• **Records for processing**:
_ _ _ _ _ _ _
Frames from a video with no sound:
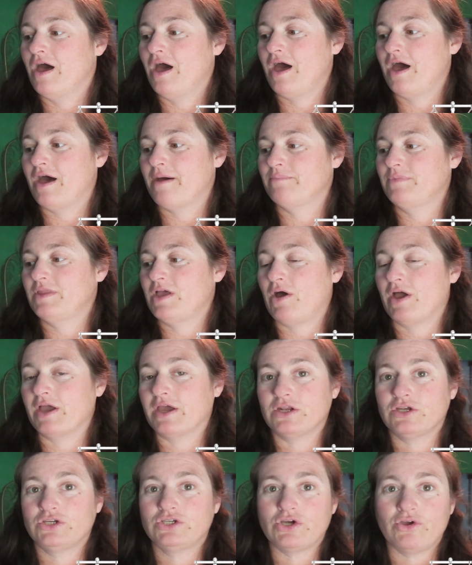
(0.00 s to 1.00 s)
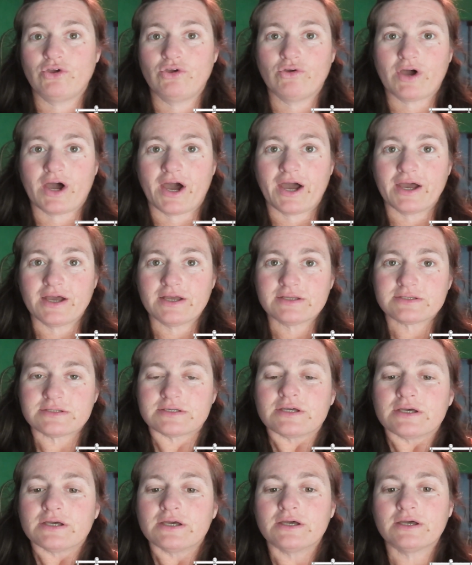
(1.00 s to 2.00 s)
Now I'm going to show you guys
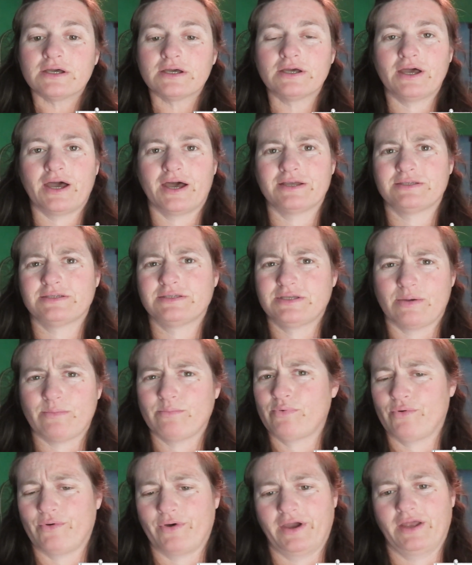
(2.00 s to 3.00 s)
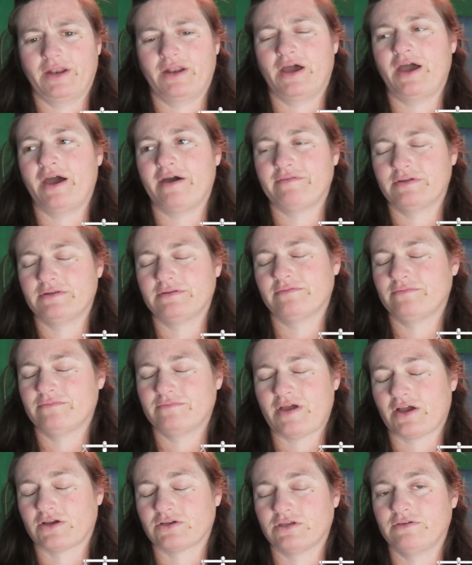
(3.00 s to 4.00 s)
at some point, I haven't
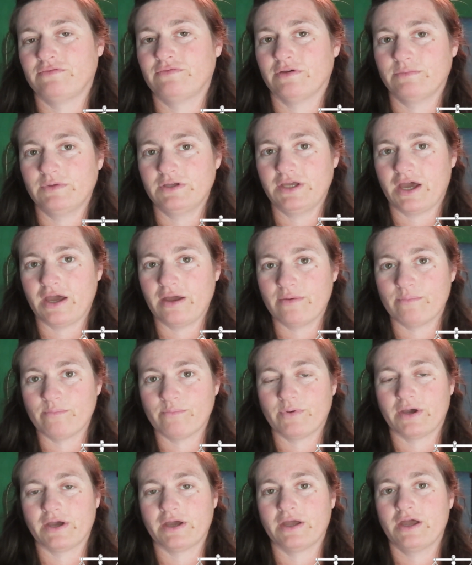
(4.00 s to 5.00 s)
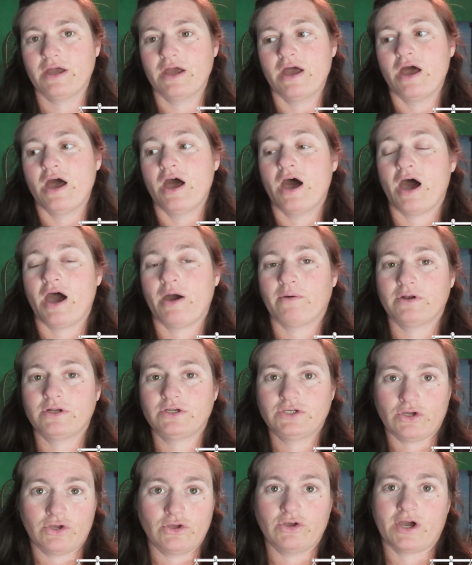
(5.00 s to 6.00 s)
actually filmed it yet, but I want
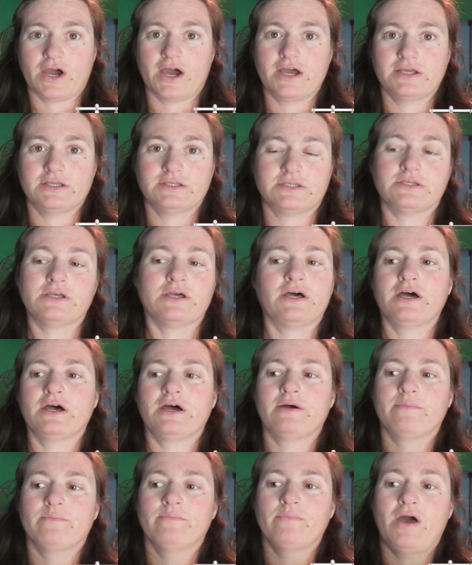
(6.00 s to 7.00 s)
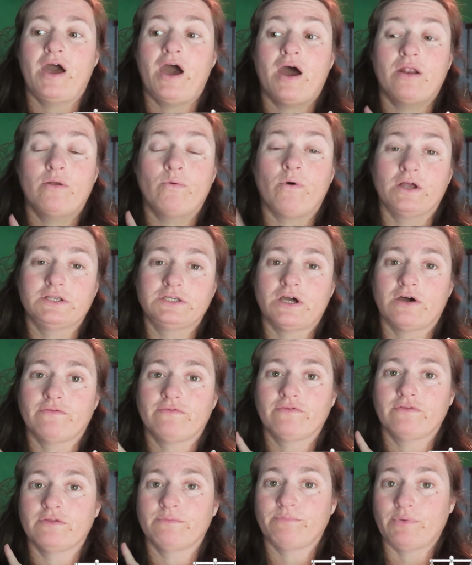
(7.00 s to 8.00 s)
to show you guys how to watch out
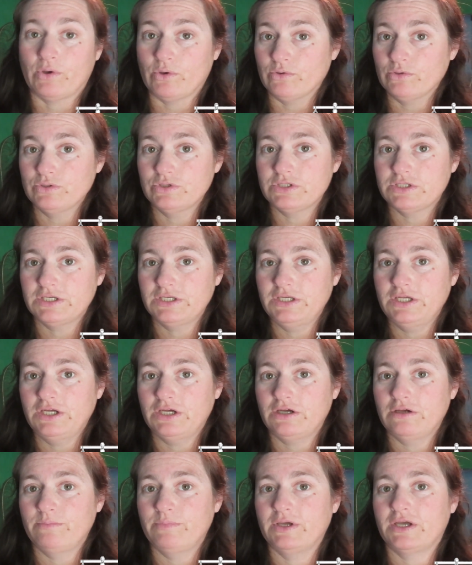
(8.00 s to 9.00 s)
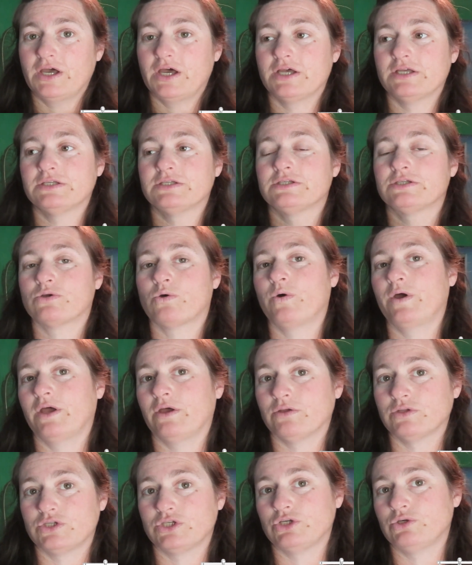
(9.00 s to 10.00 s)
for the bones in here, because
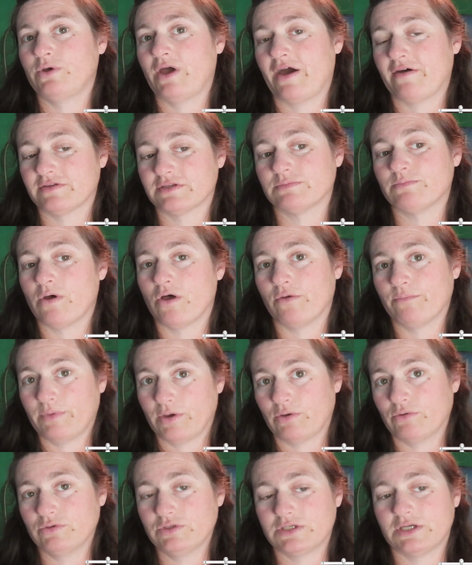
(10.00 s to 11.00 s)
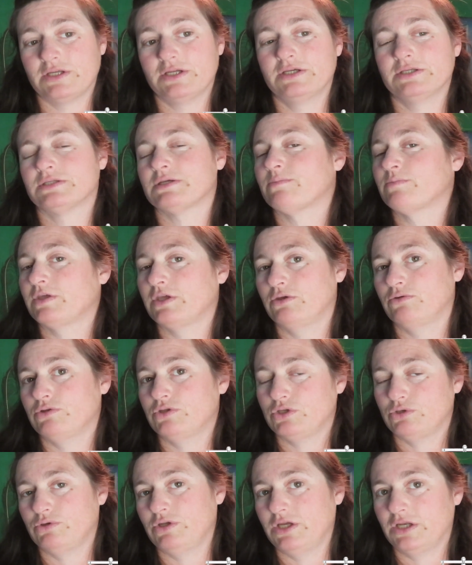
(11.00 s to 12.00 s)
quail do have small bones, and it is something you
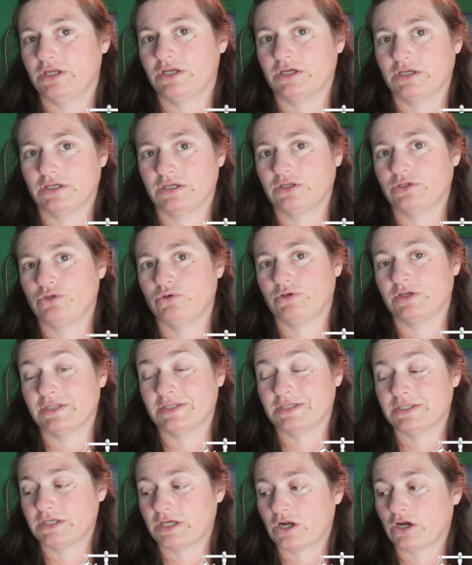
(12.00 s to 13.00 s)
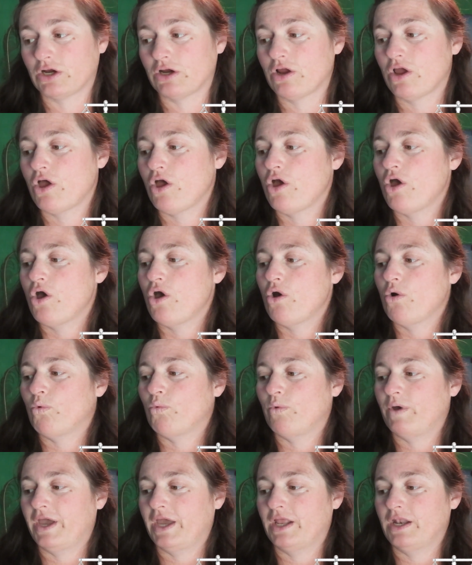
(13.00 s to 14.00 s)
do need to consider
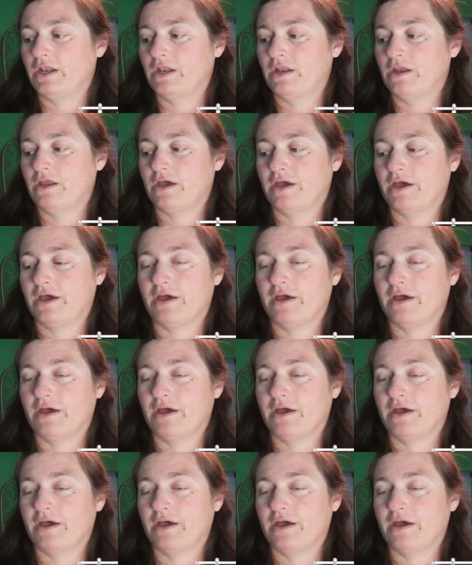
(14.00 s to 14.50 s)
when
_ _ _ _ _ _ _
• **Work instructions**:
For this exercise, write the listing out again exactly, excluding all images.

• **Expected output**:
Frames from a video with no sound:
(0.00 s to 1.00 s)
(1.00 s to 2.00 s)
Now I'm going to show you guys
(2.00 s to 3.00 s)
(3.00 s to 4.00 s)
at some point, I haven't
(4.00 s to 5.00 s)
(5.00 s to 6.00 s)
actually filmed it yet, but I want
(6.00 s to 7.00 s)
(7.00 s to 8.00 s)
to show you guys how to watch out
(8.00 s to 9.00 s)
(9.00 s to 10.00 s)
for the bones in here, because
(10.00 s to 11.00 s)
(11.00 s to 12.00 s)
quail do have small bones, and it is something you
(12.00 s to 13.00 s)
(13.00 s to 14.00 s)
do need to consider
(14.00 s to 14.50 s)
when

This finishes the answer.